残された課題: 今後の検討 として、(i) ALK 陽性 ALCL の再発・難治性症例における PF-2341066 の臨床的有効性の検証、(ii) 治療経過中に生じる ALK 二次耐性変異 (ゲートキーパー変異 L1196M や溶媒領域変異 G1202R など) に対する克服戦略の構築が 今後の課題 である。また、(iii) EML4-ALK 融合遺伝子陽性 NSCLC や c-Met 異常を伴う他のがん種への適応拡大が 今後の方向性 として示され、(iv) alectinib、ceritinib、lorlatinib などの 次世代 ALK 阻害薬 との治療シークエンスや併用療法の開発が future research として位置づけられた。さらに、(v) 高濃度域 (>300 nmol/L) における RON や Axl などの他キナーゼへの off-target 作用の臨床的影響の解明が limitation として残されており、これらの課題解決に向けた研究が現在も継続されている。
方法
細胞株および培養条件: t(2;5) 染色体転座を有し NPM-ALK 融合タンパク質を発現するヒト ALCL 細胞株として Karpas299 および SU-DHL-1 を使用した。対照群として、ALK および c-Met 陰性のヒト単球性白血病細胞株 U-937 を使用した。細胞は 10% 胎児牛血清 (FBS) を添加した RPMI1640 培地を用い、37°C、5% CO2 条件下で維持した。

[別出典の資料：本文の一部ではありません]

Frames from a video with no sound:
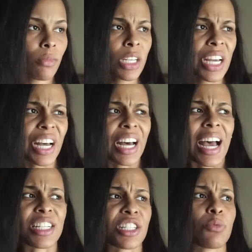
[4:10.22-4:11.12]

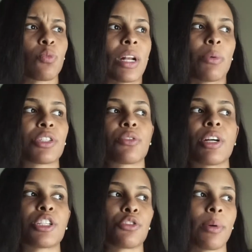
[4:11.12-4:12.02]
when I went to the
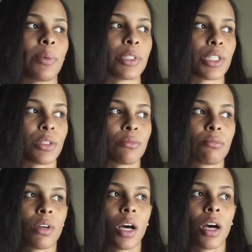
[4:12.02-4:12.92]
restroom, I went
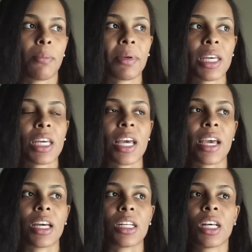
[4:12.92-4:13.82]
to pee,
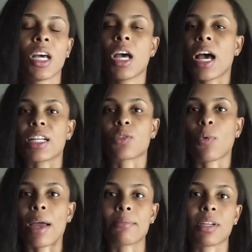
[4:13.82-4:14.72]
and I just
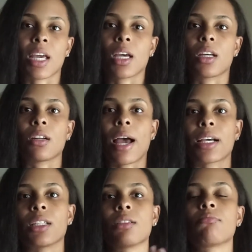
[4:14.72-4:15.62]
wiped, and I
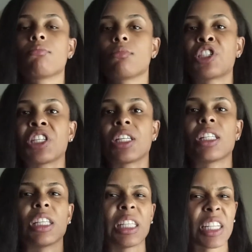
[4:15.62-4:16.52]
could see
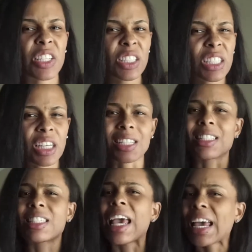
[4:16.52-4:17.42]
literally a
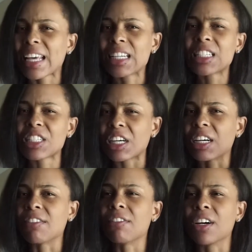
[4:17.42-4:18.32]
tinge
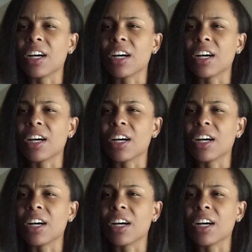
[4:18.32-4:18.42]
of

生化学的キナーゼアッセイおよび ELISA: 120 種類以上のキナーゼパネルに対する PF-2341066 の阻害活性を評価した。細胞レベルでの NPM-ALK 自己リン酸化阻害活性は、抗 total-ALK 捕捉抗体と HRP (horseradish peroxidase) 標識抗 phospho-ALK (pY1604) 検出抗体を用いたサンドイッチ ELISA (enzyme-linked immunosorbent assay) 法により測定し、IC50 値を算出した。

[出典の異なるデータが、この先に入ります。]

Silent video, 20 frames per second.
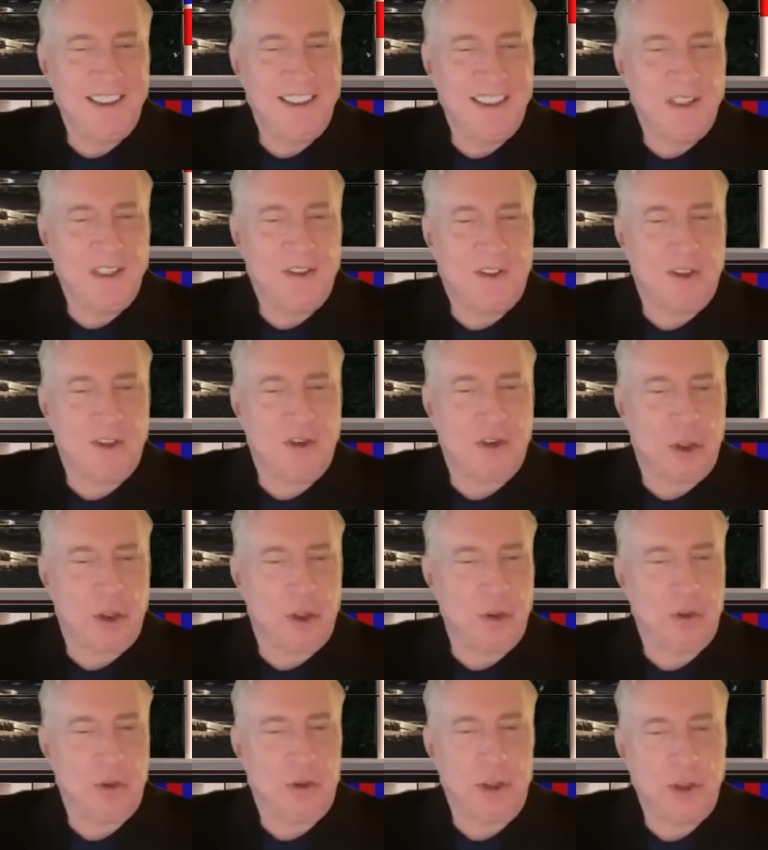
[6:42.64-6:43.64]
It's
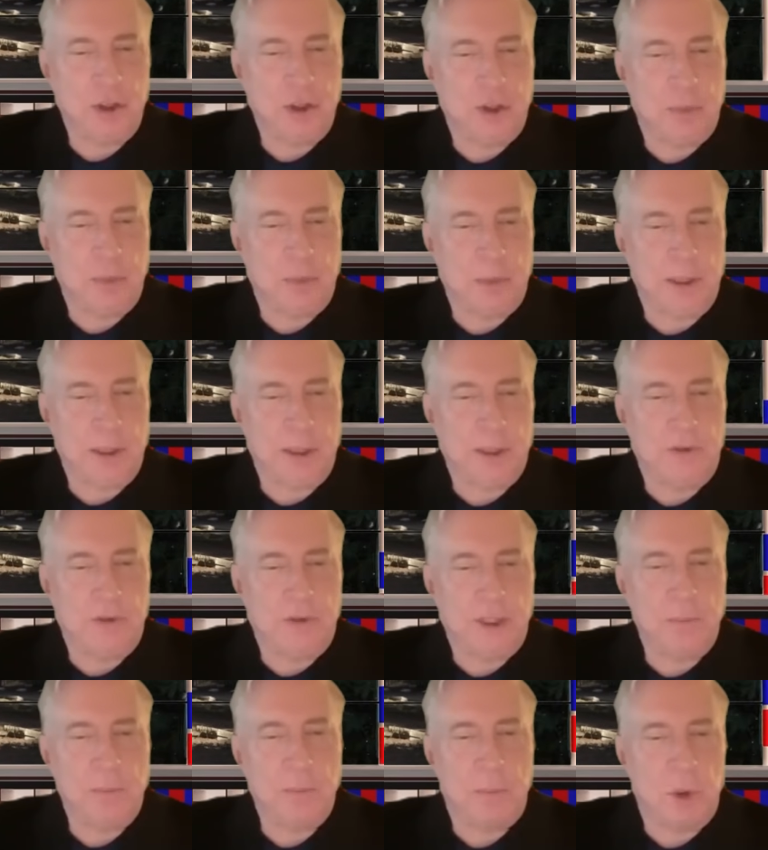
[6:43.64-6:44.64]
external to Europe. It is
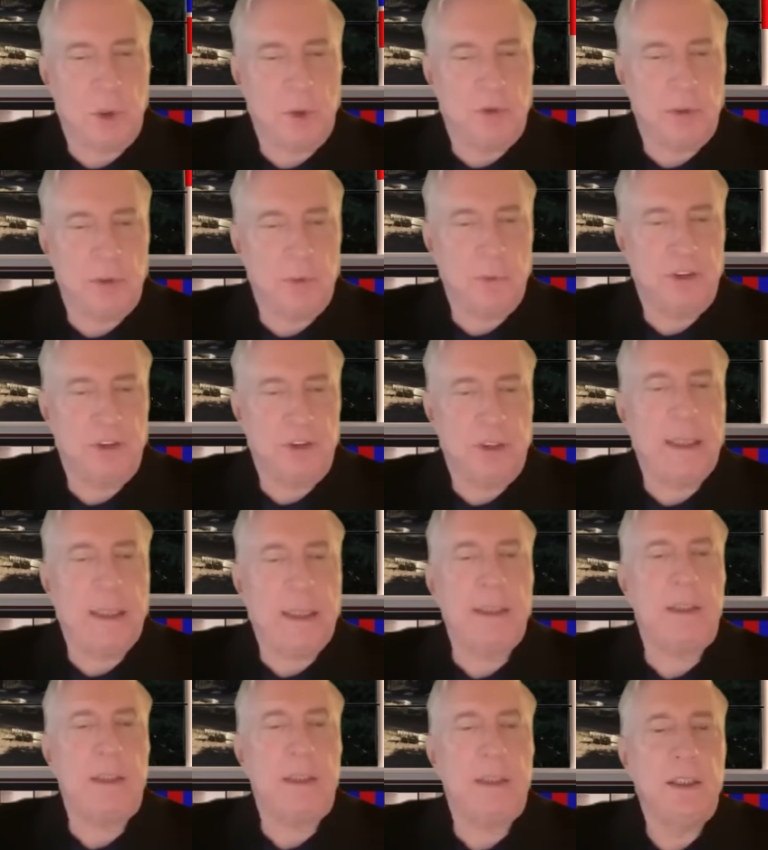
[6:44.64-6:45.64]
a Muslim
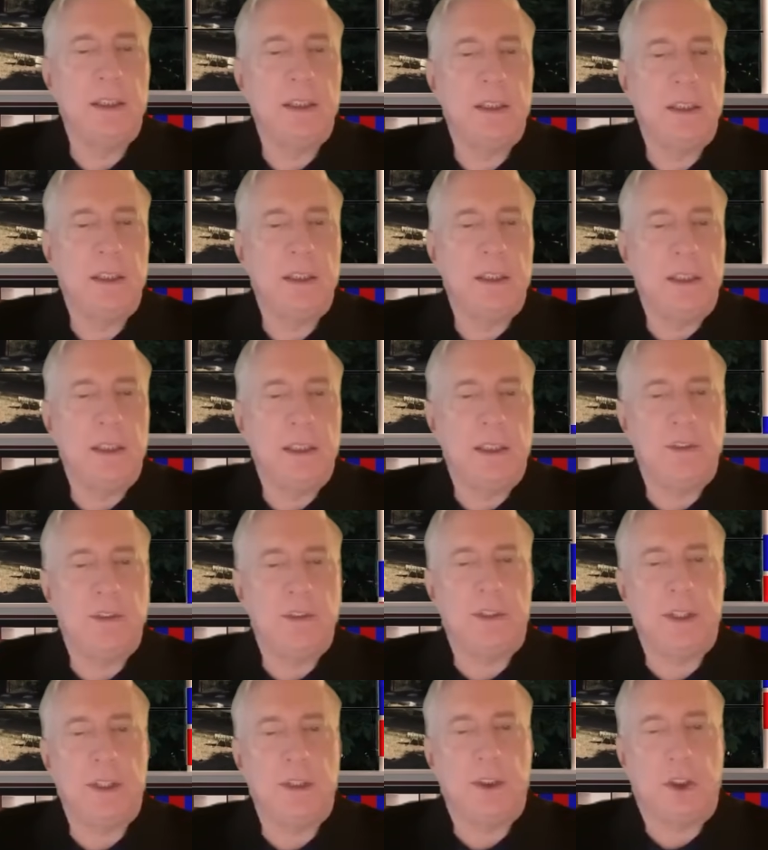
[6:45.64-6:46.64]
state. It
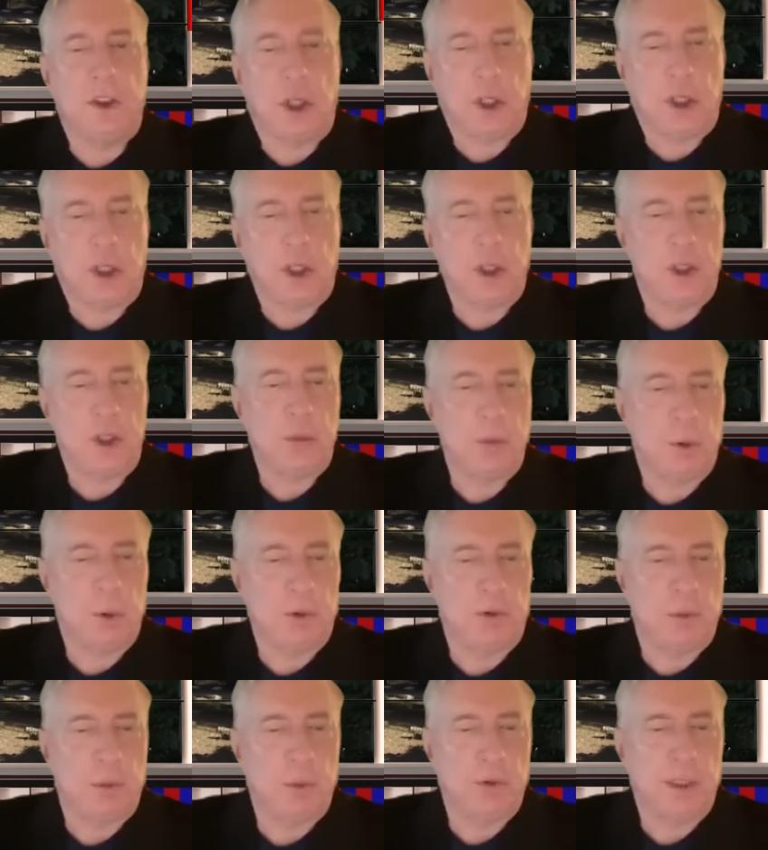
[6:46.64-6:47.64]
is a Turkish
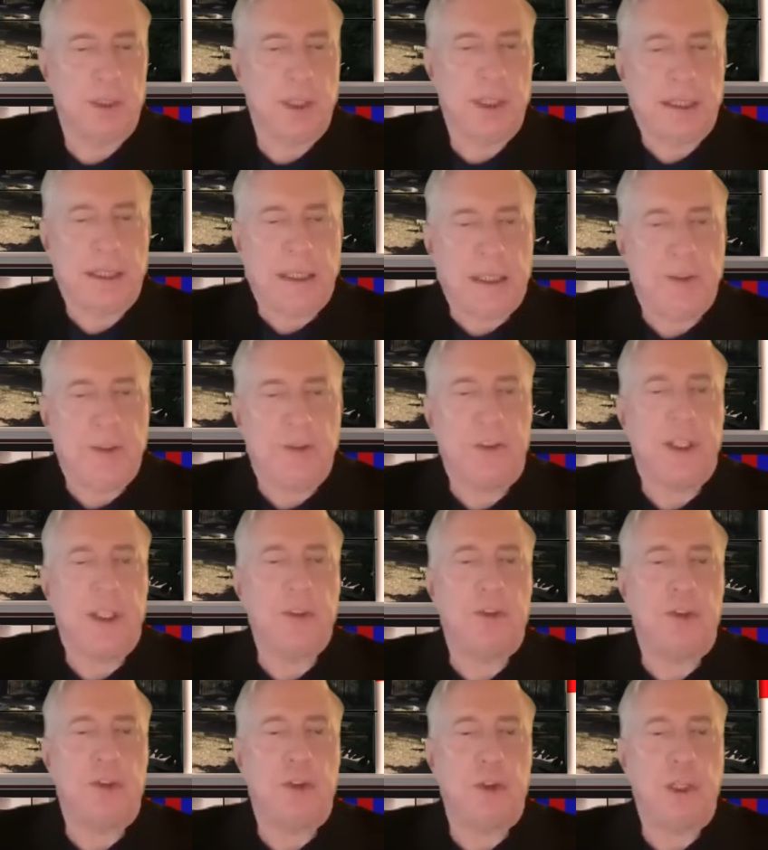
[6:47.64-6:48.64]
Muslim state. It is a
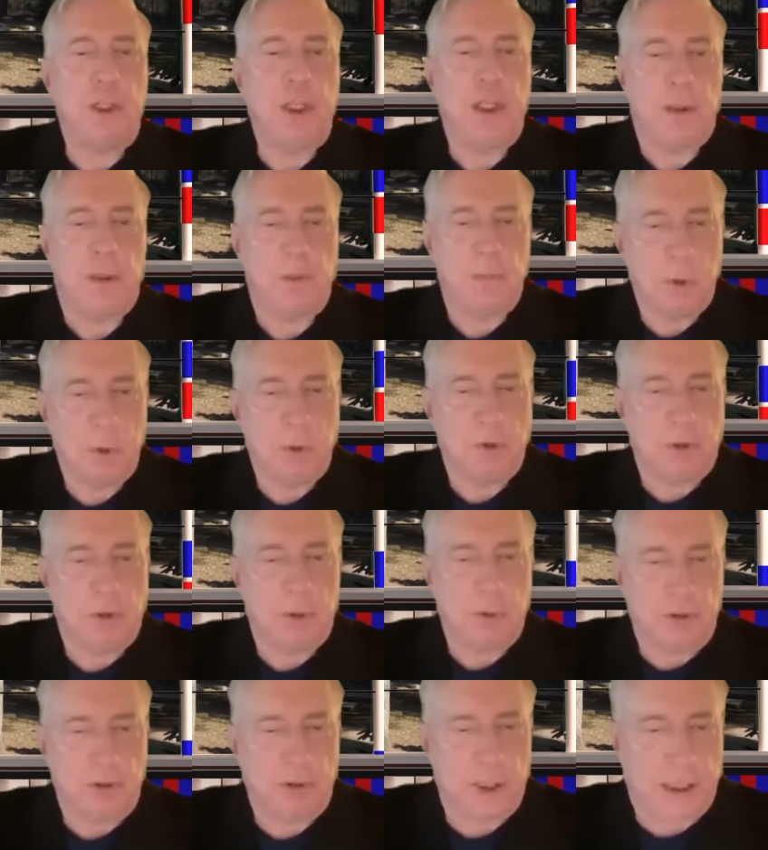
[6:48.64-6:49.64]
Sunni
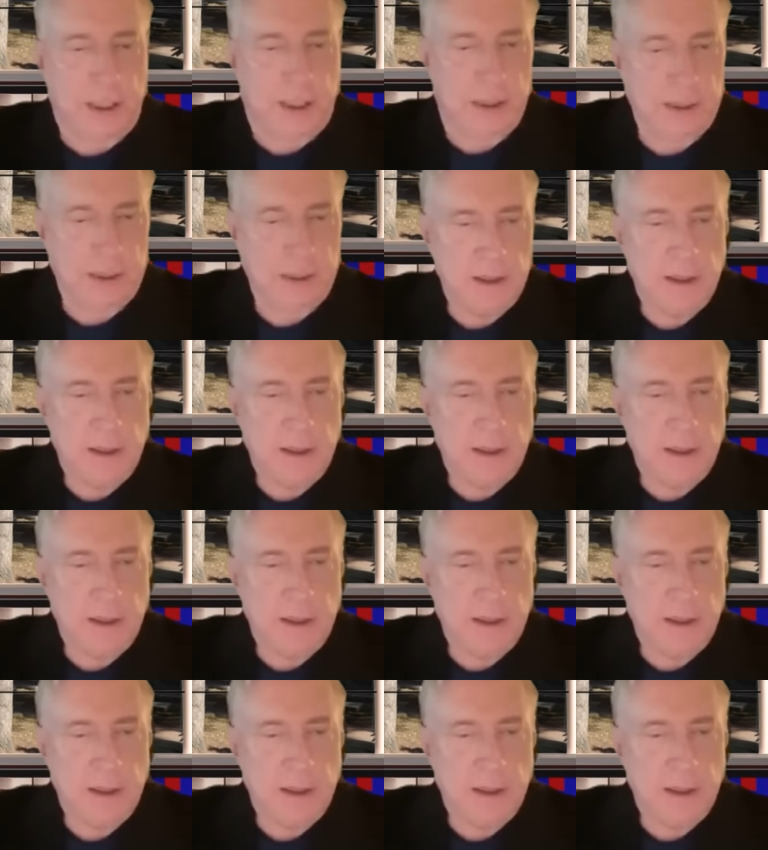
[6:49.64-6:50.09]
Muslim state.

細胞増殖・細胞周期・アポトーシス解析: 72 時間の薬剤処理後の細胞生存率を MTT (3-(4,5-dimethylthiazol-2-yl)-2,5-diphenyltetrazolium bromide) アッセイにより測定した。細胞周期分布および sub-2N アポトーシス画分は、CycloTest Plus DNA Reagent Kit を用いて染色後、フローサイトメーター (FACSCalibur) で 10,000 イベントを測定し、ModFit LT ソフトウェアで解析した。アポトーシス誘導は、Annexin V-FITC 染色および TUNEL (terminal deoxynucleotidyl transferase dUTP nick end labeling) アッセイにより定量した。ウェスタンブロッティング法により、p-ALK、p-Akt (Ser308/Ser473)、p-ERK1/2 (Thr185/Tyr187)、p-STAT3、p-PLCγ1 などのタンパク質リン酸化レベルを検出した。

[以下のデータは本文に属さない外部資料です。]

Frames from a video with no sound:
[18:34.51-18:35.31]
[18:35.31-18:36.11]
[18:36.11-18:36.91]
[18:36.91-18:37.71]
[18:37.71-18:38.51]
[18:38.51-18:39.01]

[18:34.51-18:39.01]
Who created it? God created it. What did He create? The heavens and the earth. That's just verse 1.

In vivo 異種移植モデル: 6 週齢の雌性 SCID-Beige (severe combined immunodeficient-Beige) マウスの皮下に、30% から 50% の Matrigel に懸濁した Karpas299 細胞 (2.5 × 10⁶ cells/100 µL) を接種した。腫瘍体積が約 200 mm³ に達した後、PF-2341066 (25, 50, 100 mg/kg/day) または媒体 (vehicle) を 1 日 1 回経口ゾンデ投与した。腫瘍体積は長径 × 短径² × 0.4 で算出した (n=12 mice/群)。統計解析には one-way ANOVA を用い、p<0.001 を有意差ありと定義した。腫瘍組織内の増殖マーカー (Ki67) およびアポトーシスマーカー (activated caspase-3) は免疫組織化学染色 (IHC) により評価し、ACIS (Automated Cellular Imaging System) で定量化した。